Steven Soderbergh’s long-awaited return from retirement falls just short of successful comedy. You’re more likely to nod and say ‘ha!’ than to laugh out loud – but Logan Lucky’s entertaining cast, characters and screwball plot are definitely enough of a distraction from its deflated jokes.
I have no idea whether Channing Tatum’s Appalachian accent is accurate or not. As a Brit who’s never visited the region, I don’t have anything to compare it to. All I can say is that the people behind the camera must have some confidence in it; the movie opens with a conversation between Jimmy (Tatum) and his daughter, so thickly accented that it took me a second to adjust and understand it. It sounds good to me.

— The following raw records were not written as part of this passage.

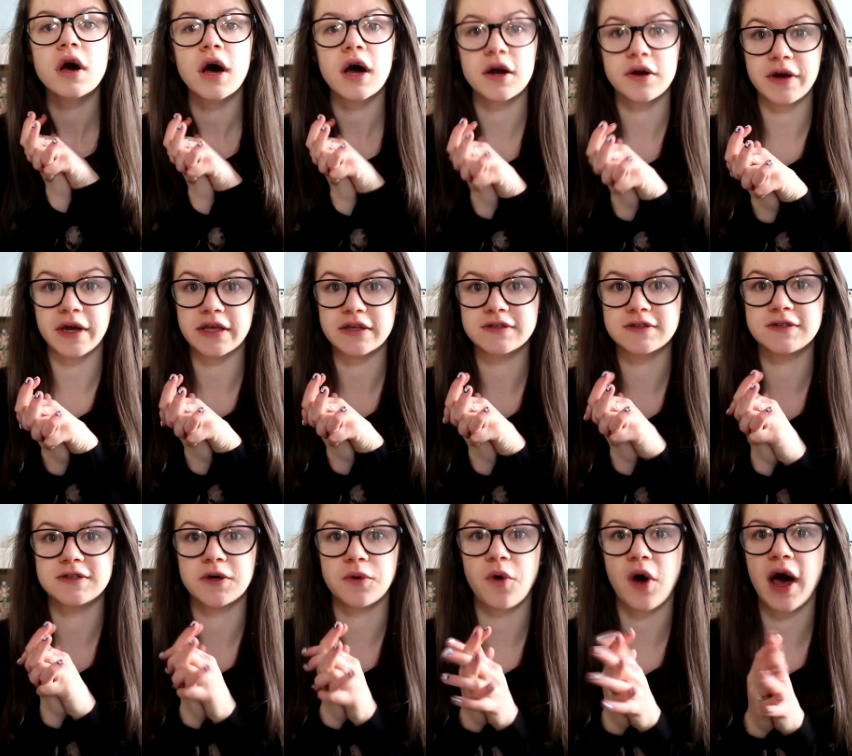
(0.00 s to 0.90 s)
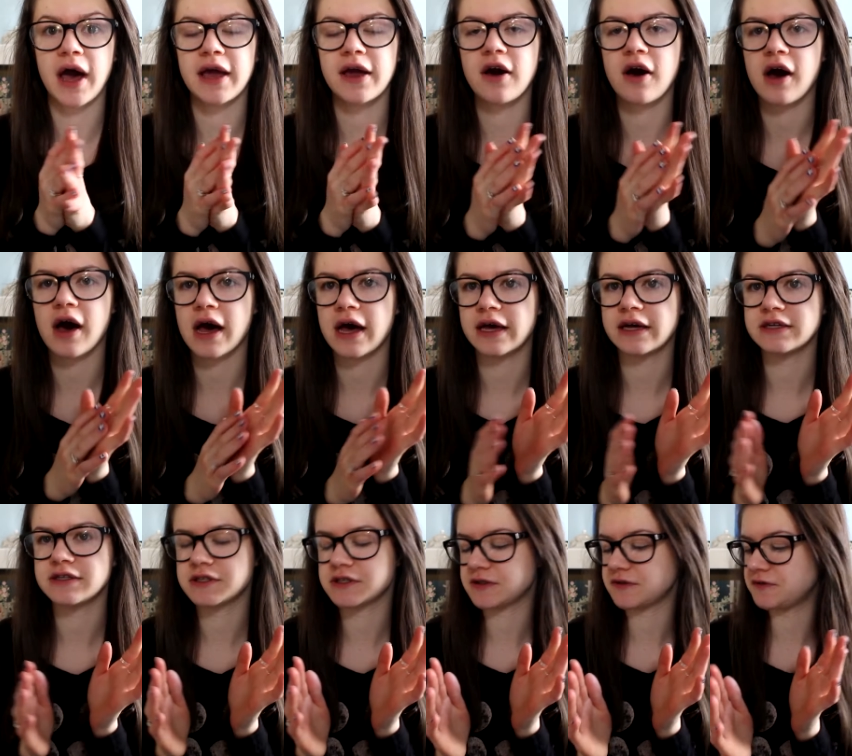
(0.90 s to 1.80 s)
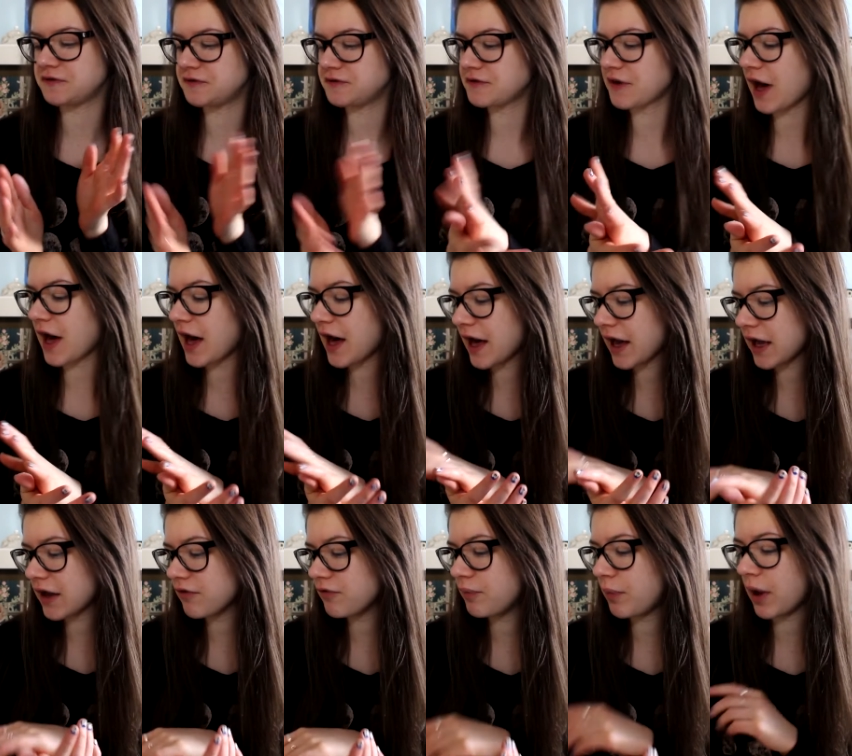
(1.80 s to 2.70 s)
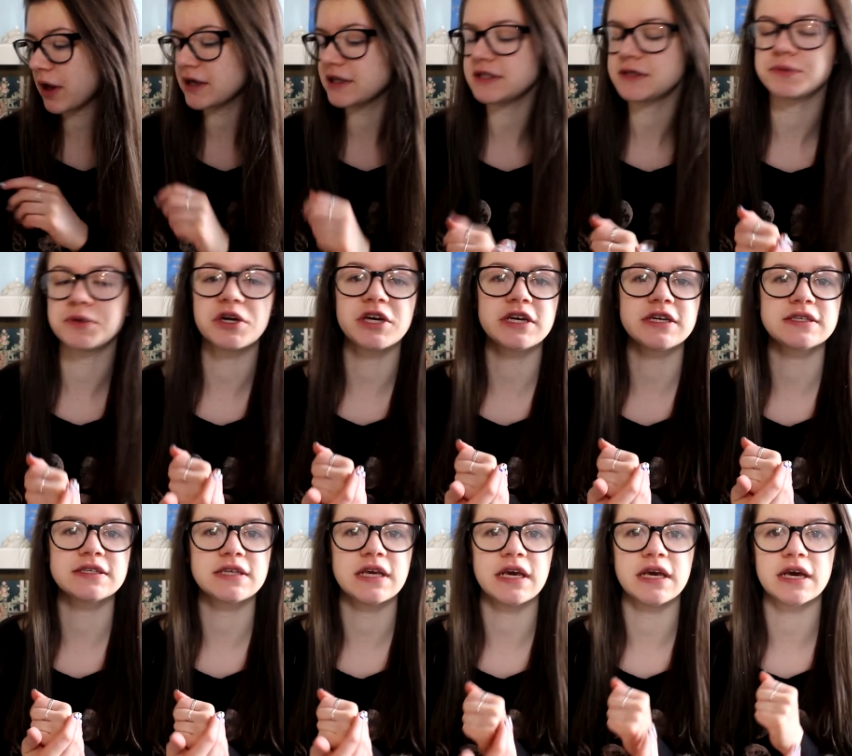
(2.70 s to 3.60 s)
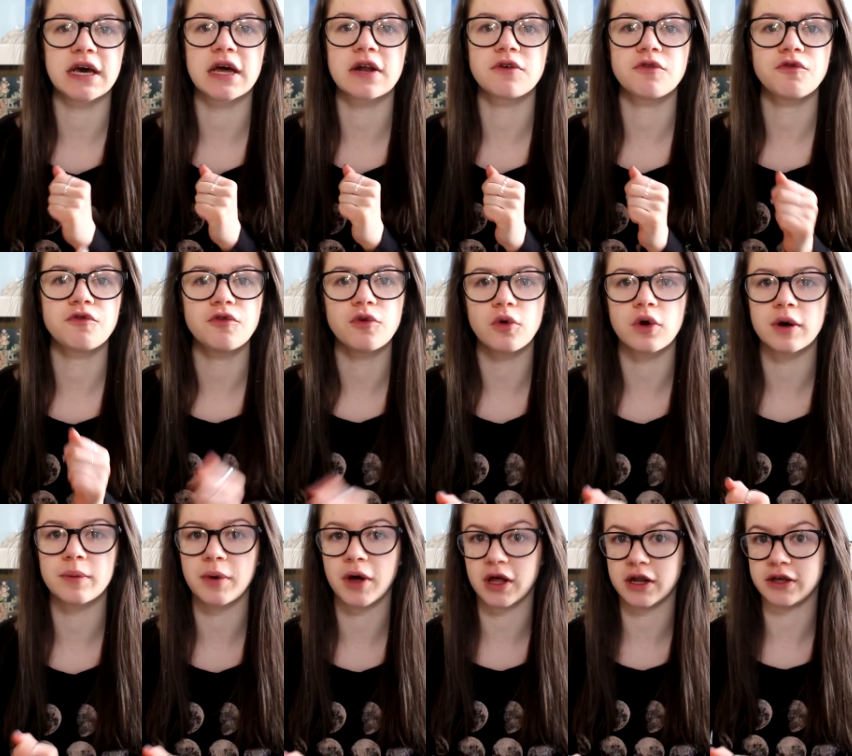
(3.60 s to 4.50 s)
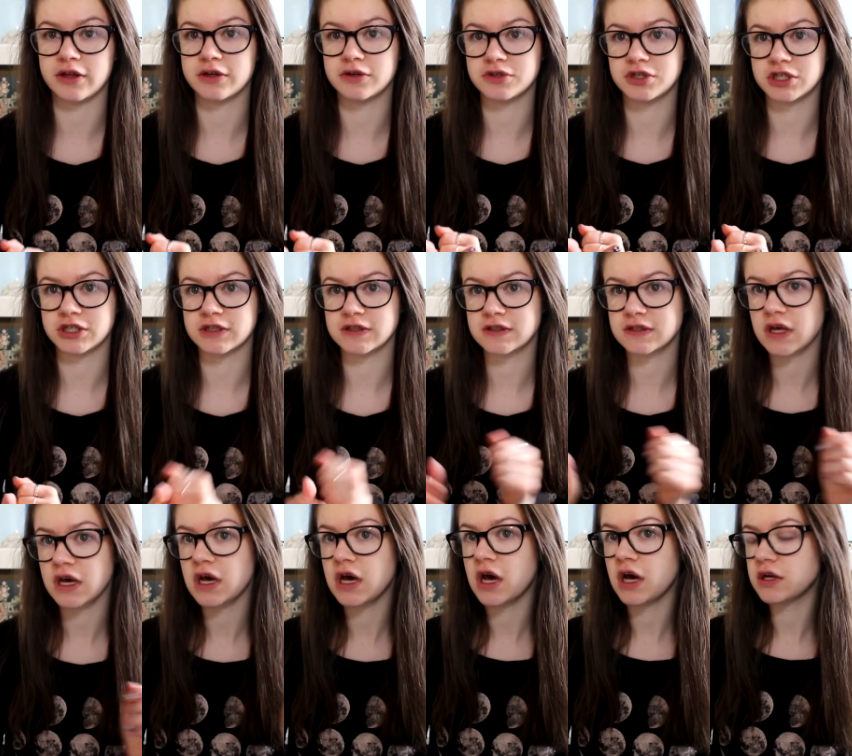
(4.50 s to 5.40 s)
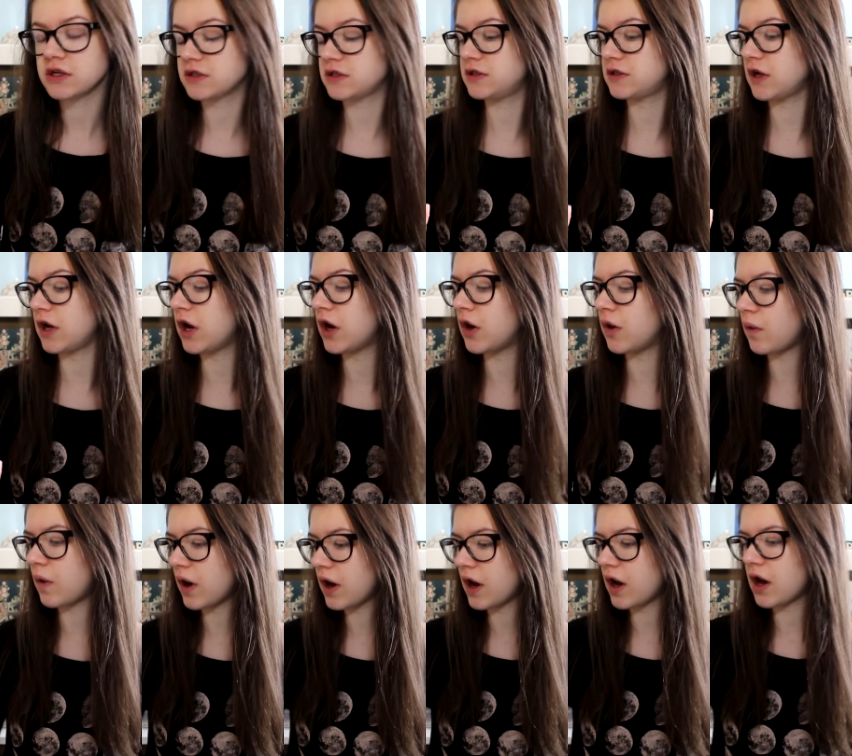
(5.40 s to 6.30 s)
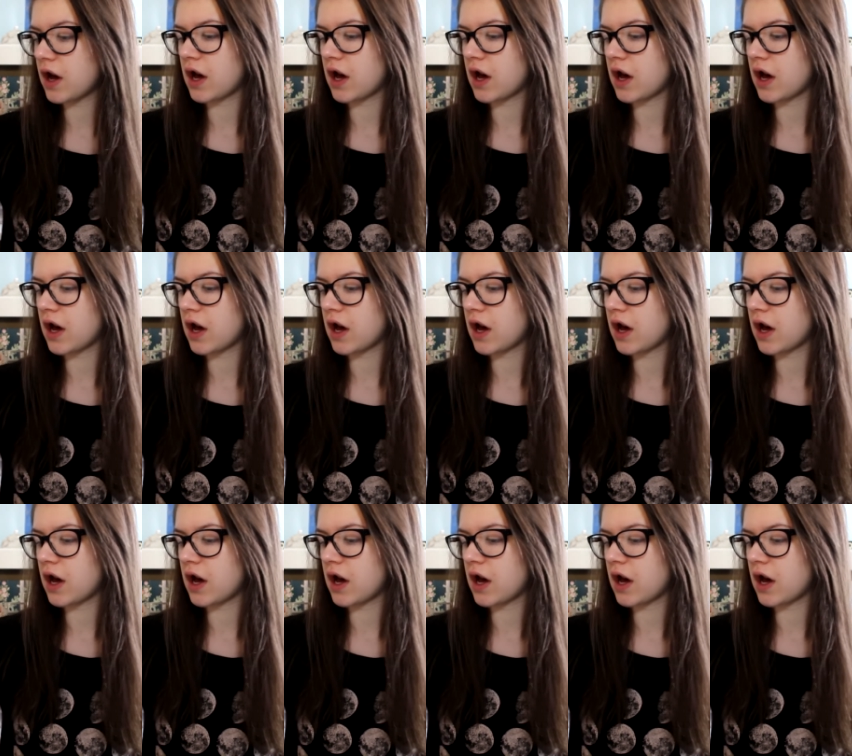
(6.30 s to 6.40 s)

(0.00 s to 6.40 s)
Alright, so I got five body sprays and four body lotions. So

Just like the stereotypical ‘Valley girl’ voice, heavy Southern accents are often a shorthand for stupidity in lazy comedies. According to various surveys, real people who speak this way can often be subject to a whole host of judgements, including employment prejudice – despite studies having proven that there is absolutely no correlation between this accent and low intelligence. That should be obvious, but the fact that this study needed to be commissioned in the first place should tell you everything you need to know. But where other movies go for that cheap laugh, Logan Lucky does not. What Jimmy has to say isn’t stupid.
That slaying of the stereotype sets the tone for the rest of the movie. The characters are accused repeatedly of being stupid, or rednecks – or both. But whether they realise it or not, the Logan family has learned to use being underestimated to their advantage. With a supposed curse hanging over their heads, the family’s poor fortunes have also brought them closer together. In fact, the bond between the three siblings is the real draw of Logan Lucky, and some of the film’s best moments come from this loyalty. In particular, the brothers’ first scene together stands out, proving early on in the running time that these characters have each other’s backs. Period.

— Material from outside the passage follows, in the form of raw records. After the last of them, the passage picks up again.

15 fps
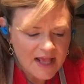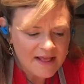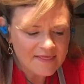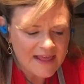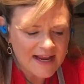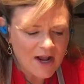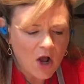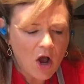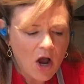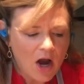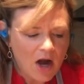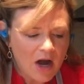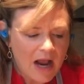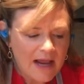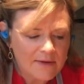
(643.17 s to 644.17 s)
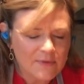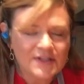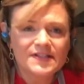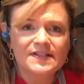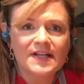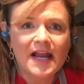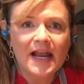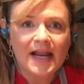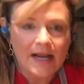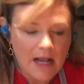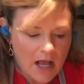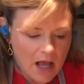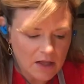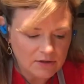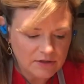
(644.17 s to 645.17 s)
They are, I would say,
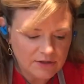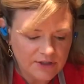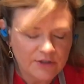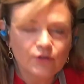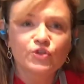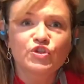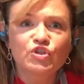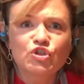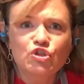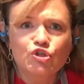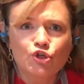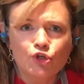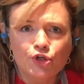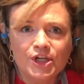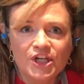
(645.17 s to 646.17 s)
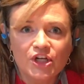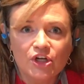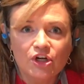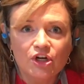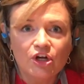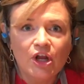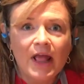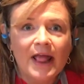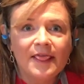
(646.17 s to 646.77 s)
a little sturdier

The whole cast is excellent, but Adam Driver deserves a special mention for his charming, understated turn as Jimmy’s brother, Clyde. He’s a refreshingly complex character. A veteran with a prosthetic hand, Clyde bears up under frequent mockery with a mixture of resentment and resignation. Though he defends himself and his pride against these cruel jokes, it feels like part of him sometimes agrees with the people making fun of him. He’s childishly dour, too – the permanent baby brother. It’s a really interesting character and performance.
Flat-ish jokes aside, I’d say the film’s only major failure is underutilising Mellie (Riley Keough). It’s great fun watching her run rings around a condescending car salesman who knows less about his product than she does, and you get the feeling she could have played a much bigger part. Same goes for Hilary Swank’s FBI agent – although it’d be a far longer movie if that wish were granted, and there’s every chance it couldn’t carry that weight.
In all, Logan Lucky is a fun movie. You won’t cry laughing, but you certainly won’t be bored either – and you’ll be rooting for the characters the whole way through. A very worthy outing for Soderbergh, and hopefully not his last. Again.